O estigma associado ao vírus HIV na sociedade brasileira

Enviada em 30/09/2021

De acordo com os relatórios do UNAIDS, as mortes relacionados à AIDS foram reduzidas mais 61% desde o 2004. Pórem, os prejuízos não desaparecem com a diminuicão das mortes, o estgma deixado pelos vírus de HIV é muito grande e os doentes podem enfrentar vários problemas na sociedade brasileira. Eles vivem com uma sistema imunológico danificado e ainda sofrem preconceitos dos outros por serem contaminados por essa doença.

Em primeiro lugar, o vírus da imunodeficiência humana causa o aids e ataca o sistema imunológico do indivíduo. De acordo com a informação fornecida pelo Ministério da Saúde, ainda não foi descoberto a cura para o HIV. Mesmo com a desenvolvimento de medicamentos antirretrovirais que diminuem a morte causada pela essa doença, os doentes precisam ser acompanhados de medicamentos para não agravar a situação.

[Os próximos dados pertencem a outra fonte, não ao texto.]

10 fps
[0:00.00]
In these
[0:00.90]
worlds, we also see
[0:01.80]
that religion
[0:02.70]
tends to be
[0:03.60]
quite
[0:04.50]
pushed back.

Dessa forma, a vida desses pessoas são limitados pela aids.

Além disso, os infectados ainda podem sofrer preconceitos na sociedade devido à essa doença. Segundo o filósofo inglês Thomas Hobbes: “o homem é o lobo do homem.” Essa frase destaca o caractér egoísta do homem, muitos infectados de aids podem ser excluídos de grupo por falta de conhecimento (pensando que a aids transmitem em contado com pessoas doentes), e muitos são ignorados apenas por ser um doente. Dessa maneira, percebe-se que o preconceito dos outros prejudicam ainda mais o indivíduo que já era infortúnio.

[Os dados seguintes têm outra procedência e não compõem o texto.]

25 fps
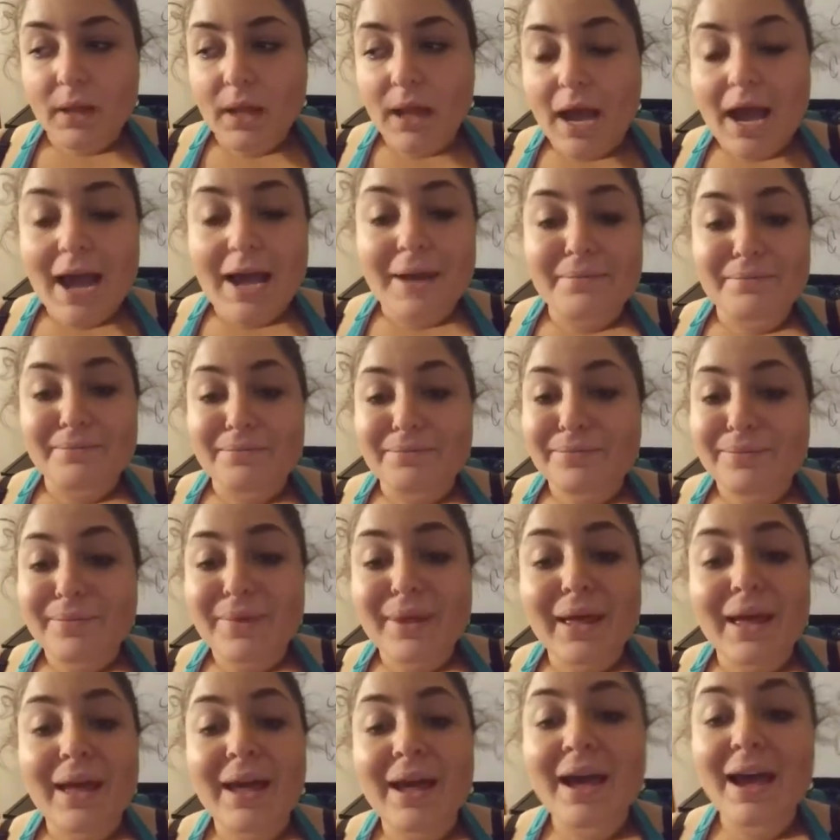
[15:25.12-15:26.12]
I'm
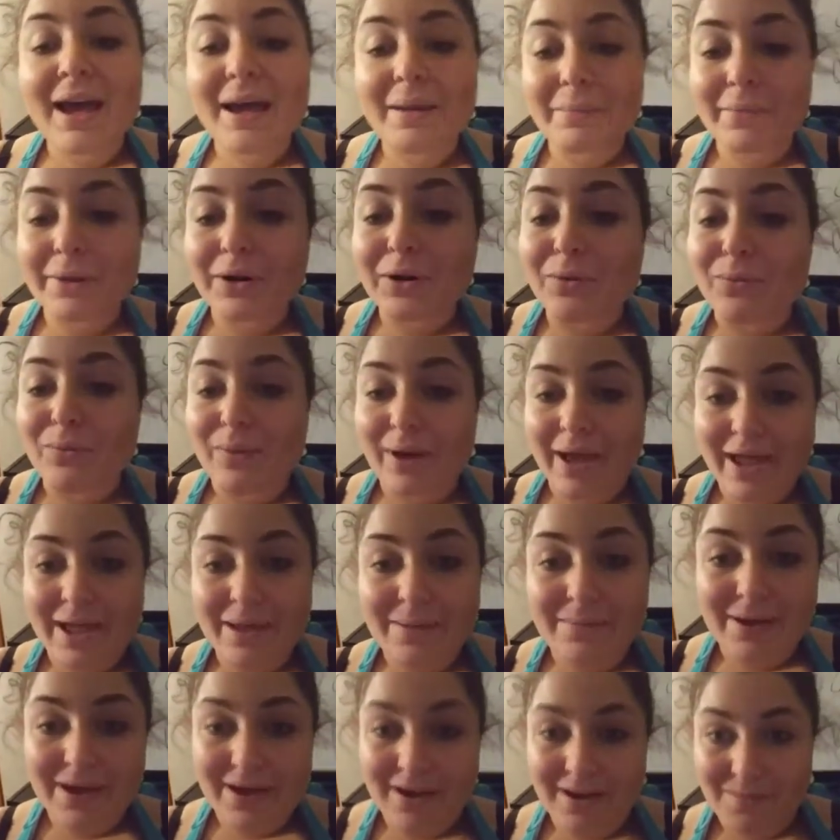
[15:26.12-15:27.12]
in a
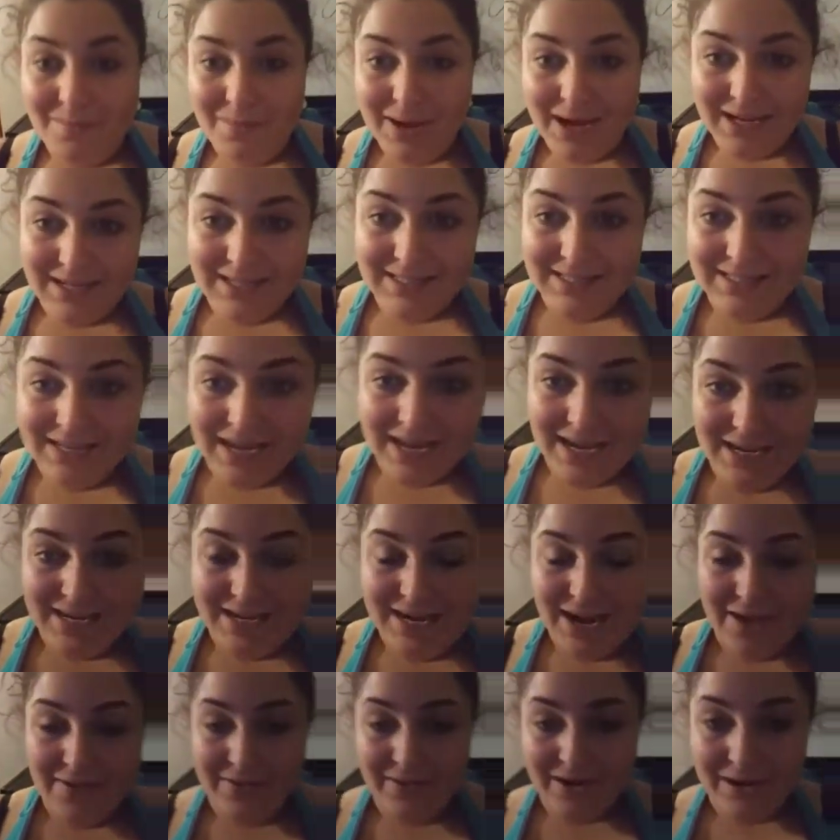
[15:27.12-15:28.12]
way better mindset
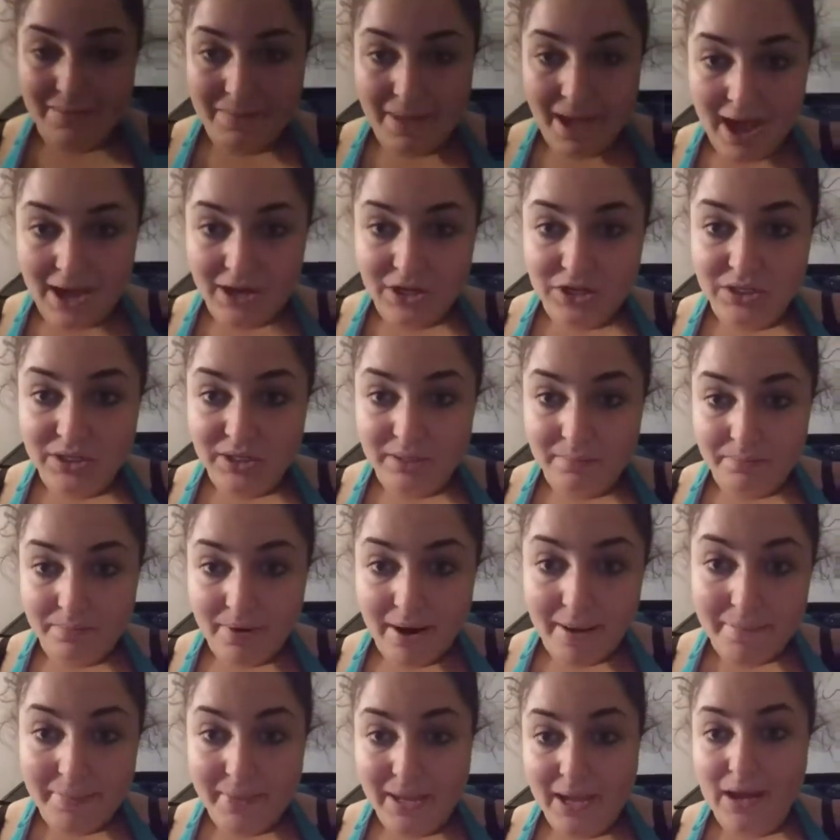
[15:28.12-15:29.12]
now that I'm actually
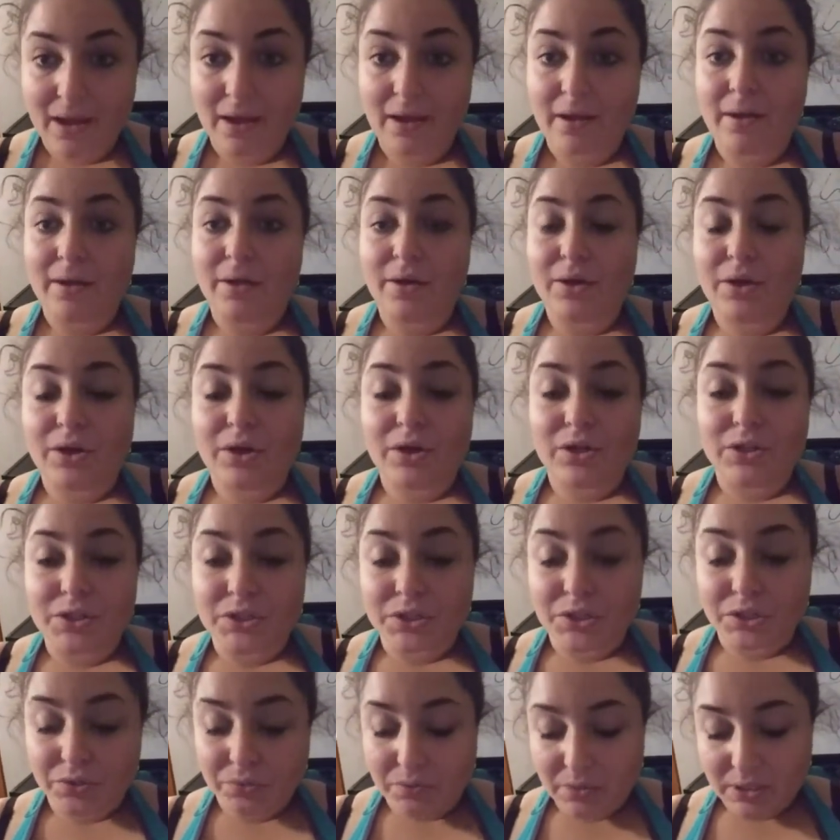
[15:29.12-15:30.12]
prepping,
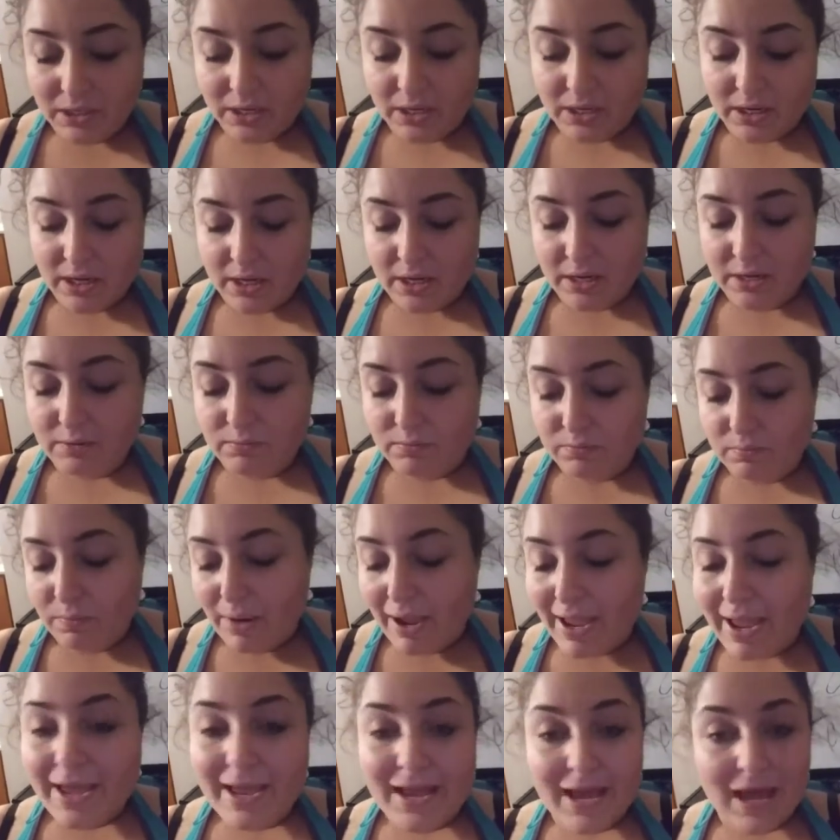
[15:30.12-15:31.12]
doing good,
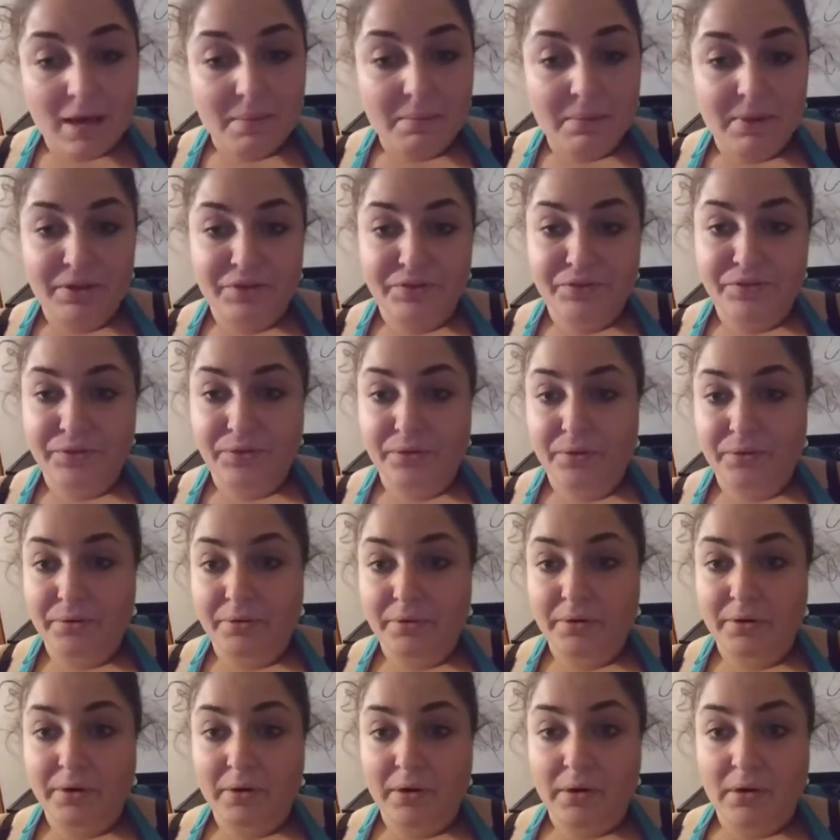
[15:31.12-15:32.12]
weighing out my
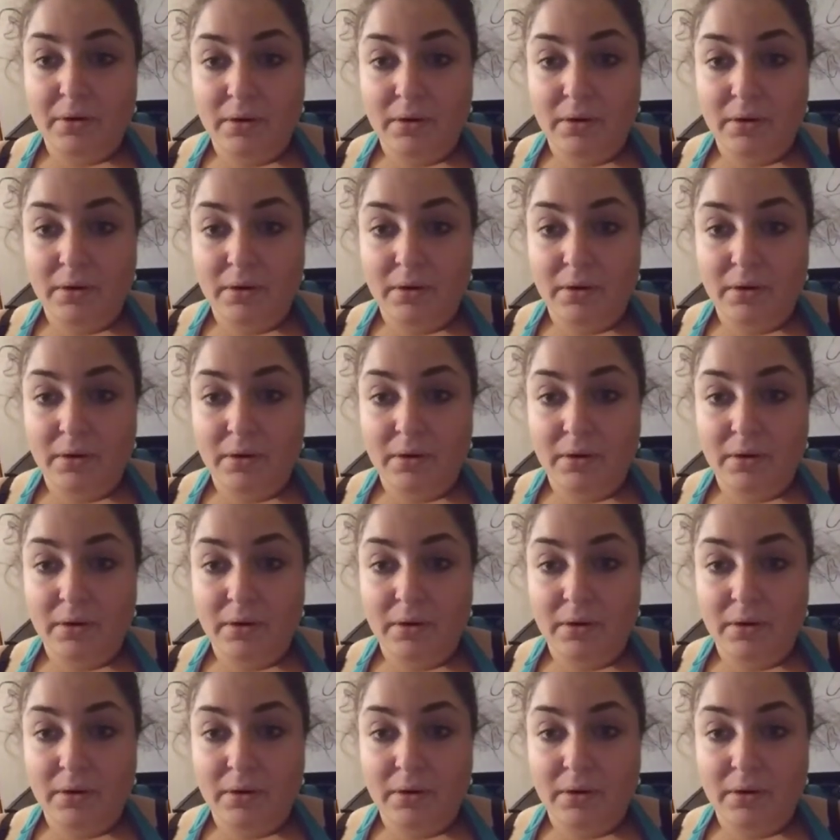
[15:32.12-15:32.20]
food.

Infere-se, portanto, que o sistema imunológico fraco e preconceito da sociedade são principais estigmas associados a HIV na sociedade brasileira. O Ministério da Saúde deve divulgar mais informações sobre essa doença, como as medidas de prevenção (uso de preservativos durante as relações sociais), para diminuir a transmissão do HIV e é importante também destacar que o HIV não é transmitida por contato para diminuir o preconceito sobre essa doença. Essas medidas podem ser realizados por meio das jornais e revistas.